0. Git clone the guides repo with the examples
To facilitate the demonstration, we have pre-prepared the necessary code and scripts in a repo. Your just need to execute the code and then explore it in further detail.
$ git clone https://github.com/ieeta-pt/HPC-guides.git
$ cd HPC-guides/examples/cuda
1. Preprare the environment
The initial step involves setting up the development environment, which in this case means loading the GCC compiler and CUDA libraries.
$ module load gcc
$ module load cuda
Currently there are two versions of CUDA installed (12.1 and 11.8).
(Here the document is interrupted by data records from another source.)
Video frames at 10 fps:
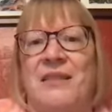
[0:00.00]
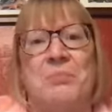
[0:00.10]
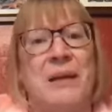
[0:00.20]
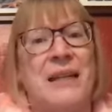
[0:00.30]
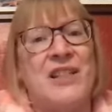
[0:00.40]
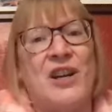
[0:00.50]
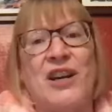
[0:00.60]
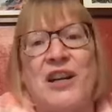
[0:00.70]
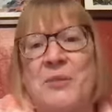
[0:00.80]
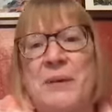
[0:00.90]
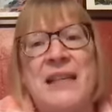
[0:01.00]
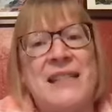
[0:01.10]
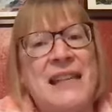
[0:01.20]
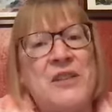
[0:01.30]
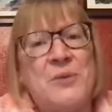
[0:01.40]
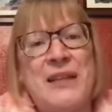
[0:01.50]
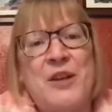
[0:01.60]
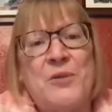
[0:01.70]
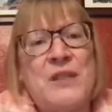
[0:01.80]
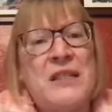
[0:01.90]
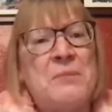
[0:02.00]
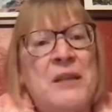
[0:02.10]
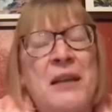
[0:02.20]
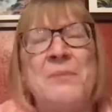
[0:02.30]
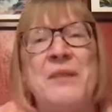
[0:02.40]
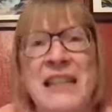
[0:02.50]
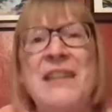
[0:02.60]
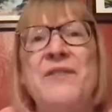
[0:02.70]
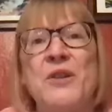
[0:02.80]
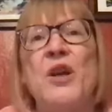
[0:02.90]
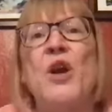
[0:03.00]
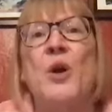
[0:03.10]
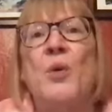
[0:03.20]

But it's hard because, as we know, sometimes even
By default the latest one is always loaded when a version is not specified.
Note that if you want to run CUDA 11.8 you aldo need to use gcc 11 due to compatibility issues from CUDA.
2. Compile the cuda program
To compile the CUDA program, simply use the NVCC compiler:
$ nvcc vector_addition.cu -o vector_addition
3. Submit the job
The launch_cuda.sh script contains the necessary code to submit the Slurm job while requesting a GPU.
$ sbatch launch_cuda.sh
Submitted batch job 93
Check your directory for the output file and view its contents:
$ ll
total 808
drwxr-xr-x 2 tiagoalmeida students 4096 Jul 5 15:49 ./
drwxr-xr-x 3 tiagoalmeida students 4096 Jul 5 15:48 ../
-rw-r--r-- 1 tiagoalmeida students 248 Jul 5 15:49 Cuda-93.out
-rw-r--r-- 1 tiagoalmeida students 504 Jul 5 15:48 launch_cuda.sh
-rwxr-xr-x 1 tiagoalmeida students 803936 Jul 5 15:48 vector_addition*
-rw-r--r-- 1 tiagoalmeida students 2051 Jul 5 15:48 vector_addition.cu
$
$ cat Cuda-93.out
Job Information for Job ID: 93 from tiagoalmeida
------------ ------------
Account: students
CPUs per Node: 2
GPU: NVIDIA RTX A2000
Partition: gpu
QOS: normal
Start Time: 2024-07-05 14:49:32 UTC
Running On Node: dl-srv-02
------------ ------------
---------------------------
__SUCCESS__
---------------------------
N = 1048576
Threads Per Block = 256
Blocks In Grid = 4096
---------------------------